Stored data entries
——

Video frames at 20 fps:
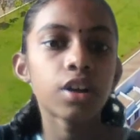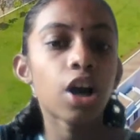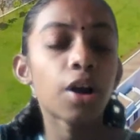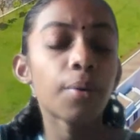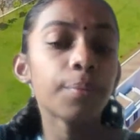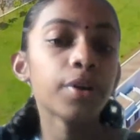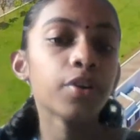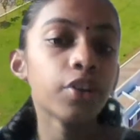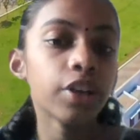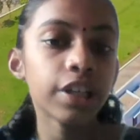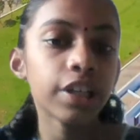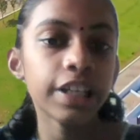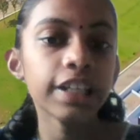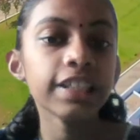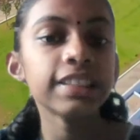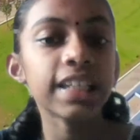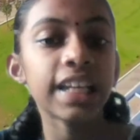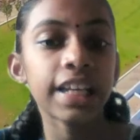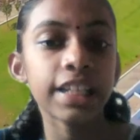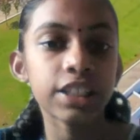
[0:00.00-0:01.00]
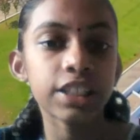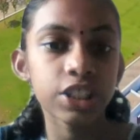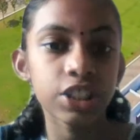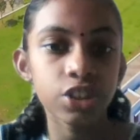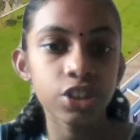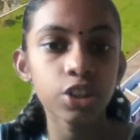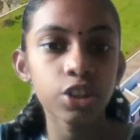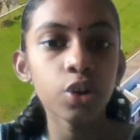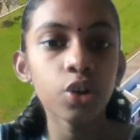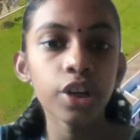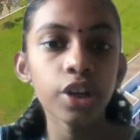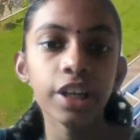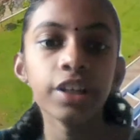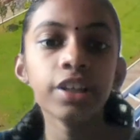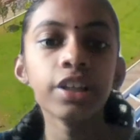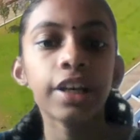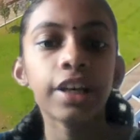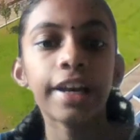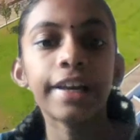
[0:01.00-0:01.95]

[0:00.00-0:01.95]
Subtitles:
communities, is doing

——

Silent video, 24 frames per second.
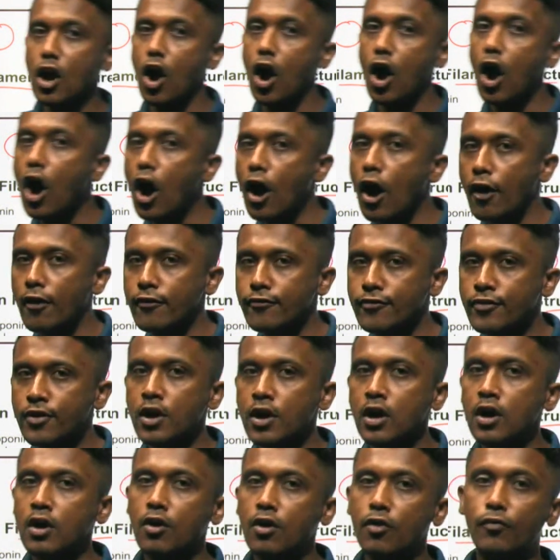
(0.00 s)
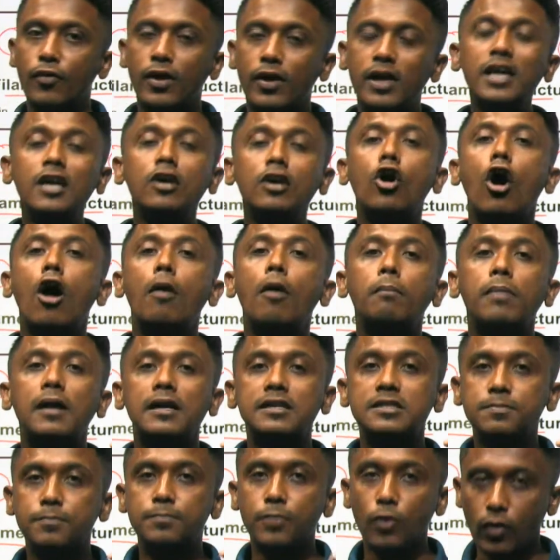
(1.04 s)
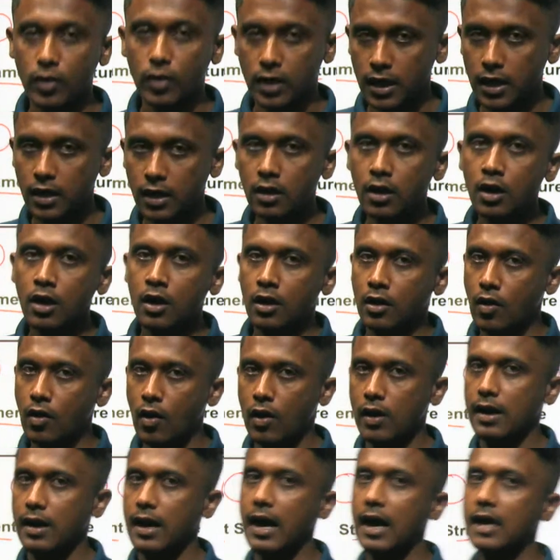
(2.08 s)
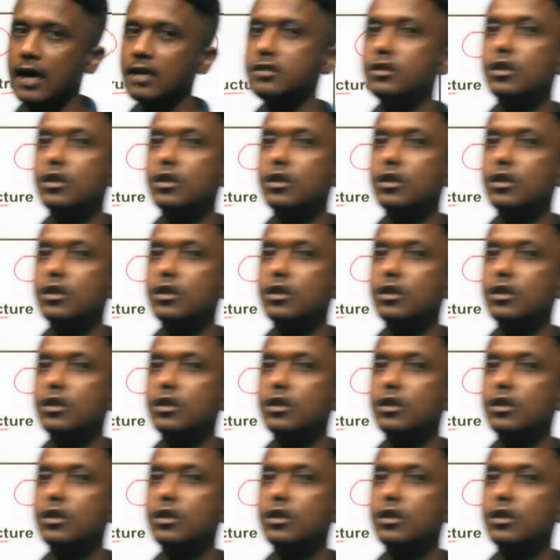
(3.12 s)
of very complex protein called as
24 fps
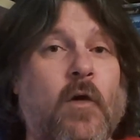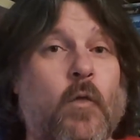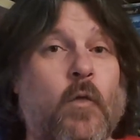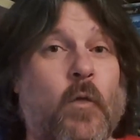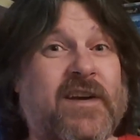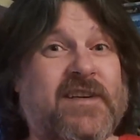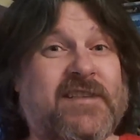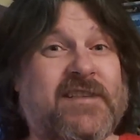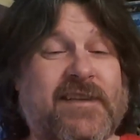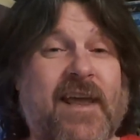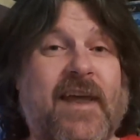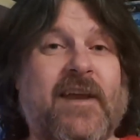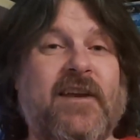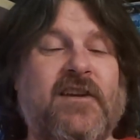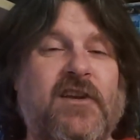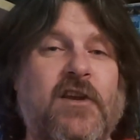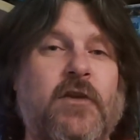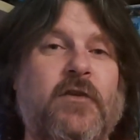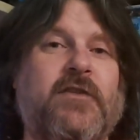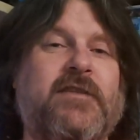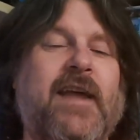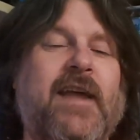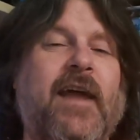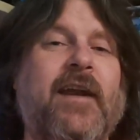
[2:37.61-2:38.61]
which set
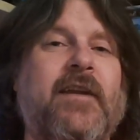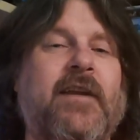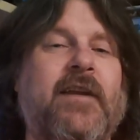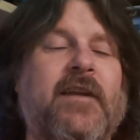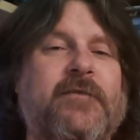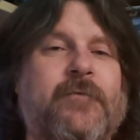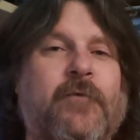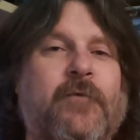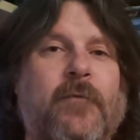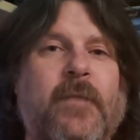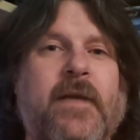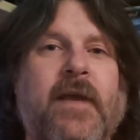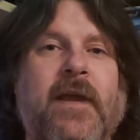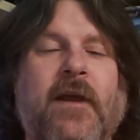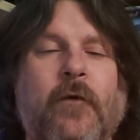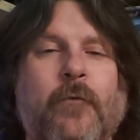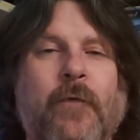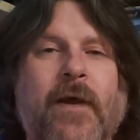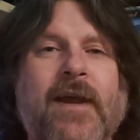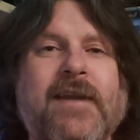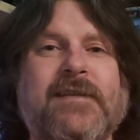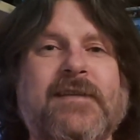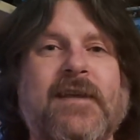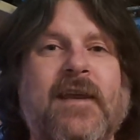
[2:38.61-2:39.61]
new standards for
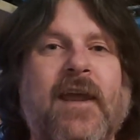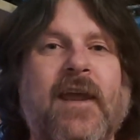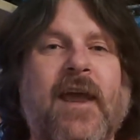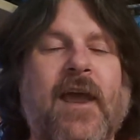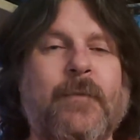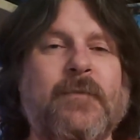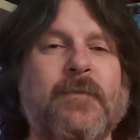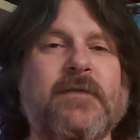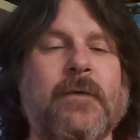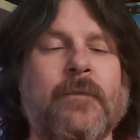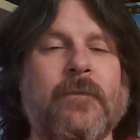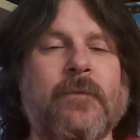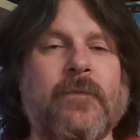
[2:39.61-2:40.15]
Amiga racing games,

——

• **INSTRUCTIONS FOR THE TASK**
Look over the records above and filter for each line with the word "frames".

• **TASK RESULT**
Video frames at 20 fps:
Silent video, 24 frames per second.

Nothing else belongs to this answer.